Numerous interventions are available for patients whose ED has a physiological cause. “In general, we move from least invasive to more invasive, and from most convenient to less convenient,” notes Burnett. “The exception is the patient whose level of dysfunction suggests that he will not respond to lesser forms of therapy. We won’t waste that patient’s time with oral medications because we know they won’t work—instead we’ll move him further along the plan of treatment.”

Treatment for erectile dysfunction typically begins with oral medications, specifically those in a class called PDE5 inhibitors such as Viagra (known generically as sildenafil citrate), Cialis (tadalafil), and Levitra (vardenafil HCl), says Latini. This approach is most effective among patients whose cancer therapy did not affect the nerves that help produce an erection, which unfortunately is not the case for many men, he says.

“So the next step would be a vacuum erection device, which pulls blood into the penis and causes it to become erect,” Latini says. “Some men get a good result from that approach.”

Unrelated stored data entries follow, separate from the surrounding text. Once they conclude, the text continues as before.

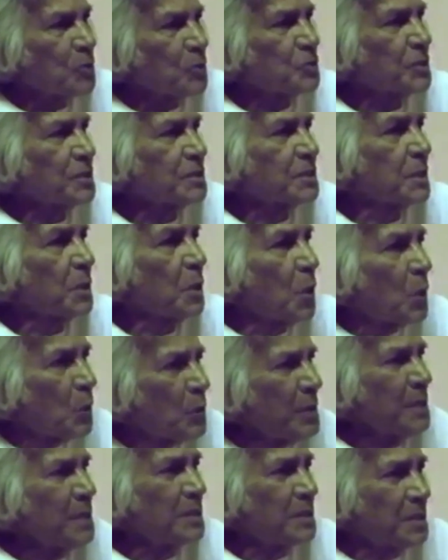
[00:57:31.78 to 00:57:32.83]
Force is
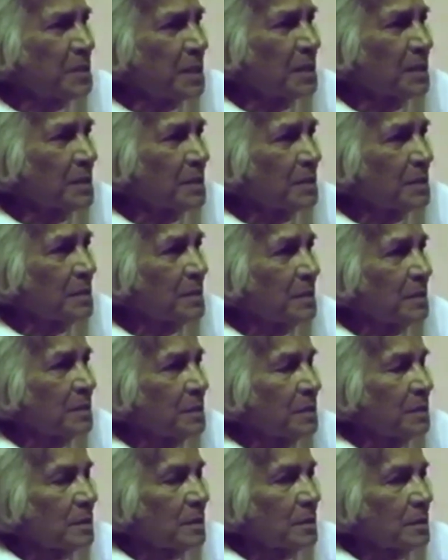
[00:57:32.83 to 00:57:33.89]
the only thing
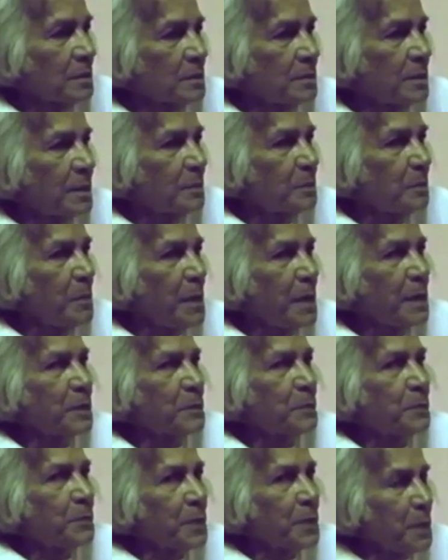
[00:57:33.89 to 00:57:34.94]
that
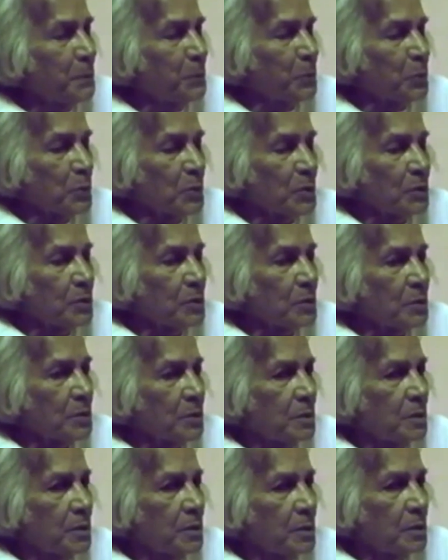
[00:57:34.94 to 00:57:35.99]
make people
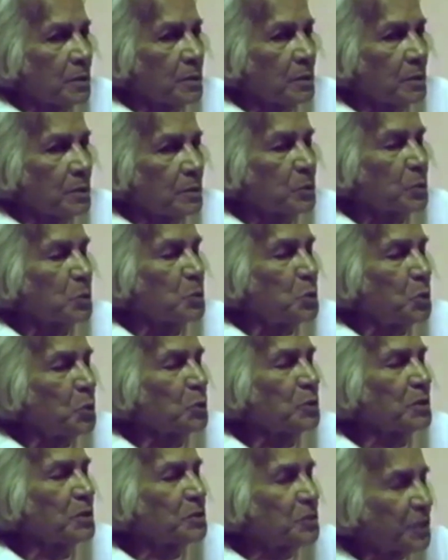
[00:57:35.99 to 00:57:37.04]
to
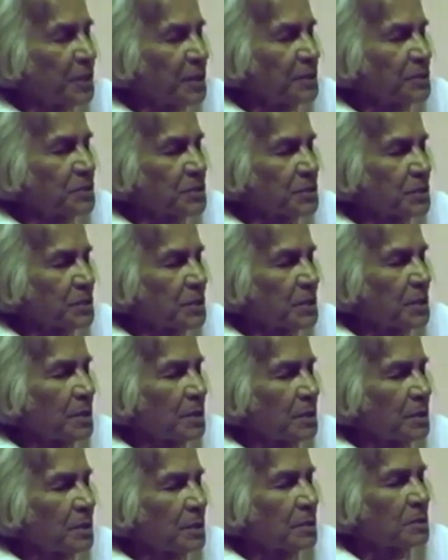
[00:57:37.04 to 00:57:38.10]
do the things
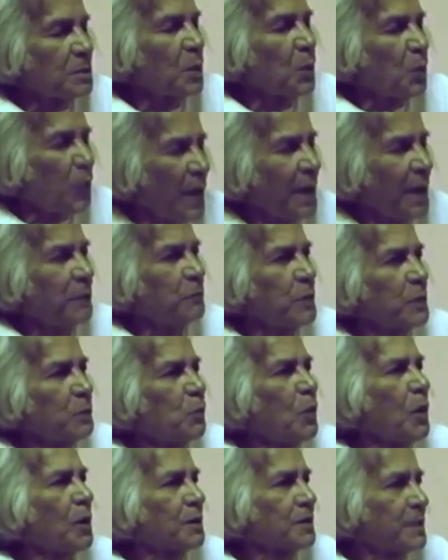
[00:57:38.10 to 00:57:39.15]
the
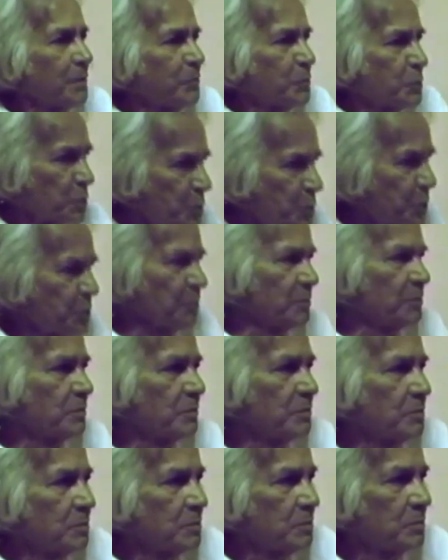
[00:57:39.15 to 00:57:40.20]
way we want them to do.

A subsequent option, should a vacuum pump prove ineffective, might be a penile suppository or injection of a substance known as prostaglandin E1, which can help induce an erection by boosting blood flow to the penis. However, this approach, while often effective, is not as widely used because some men are uncomfortable with the idea of injecting themselves in the penis. There also may be side effects, including a burning sensation or scarring at the injection site.

The intervention of last resort for cancer-related ED is a penile prosthesis. These devices, which are surgically implanted in the penis, come in a variety of types, including malleable and inflatable. The downside to this approach, says Latini, is that it is not reversible; once a patient has a prosthesis in place, he has one for the rest of his life. In addition, potential complications from this approach include infection (infrequently) and the need to replace the prosthesis over time.

Post-cancer erectile dysfunction is an area of ongoing research, but substantive new approaches to treatment are probably years if not decades away.

“What’s hot in urology right now is the development of pharmacotherapies [medicines] that could help nerve function,” notes Burnett. He suspects that within several years there also will be more effective therapies to counter the detrimental effects of pelvic surgery or radiation. “However, more dramatic approaches such as stem-cell therapy or gene therapy, which potentially could rejuvenate smooth muscle cells and nerve tissues, are likely to take much longer,” Burnett says.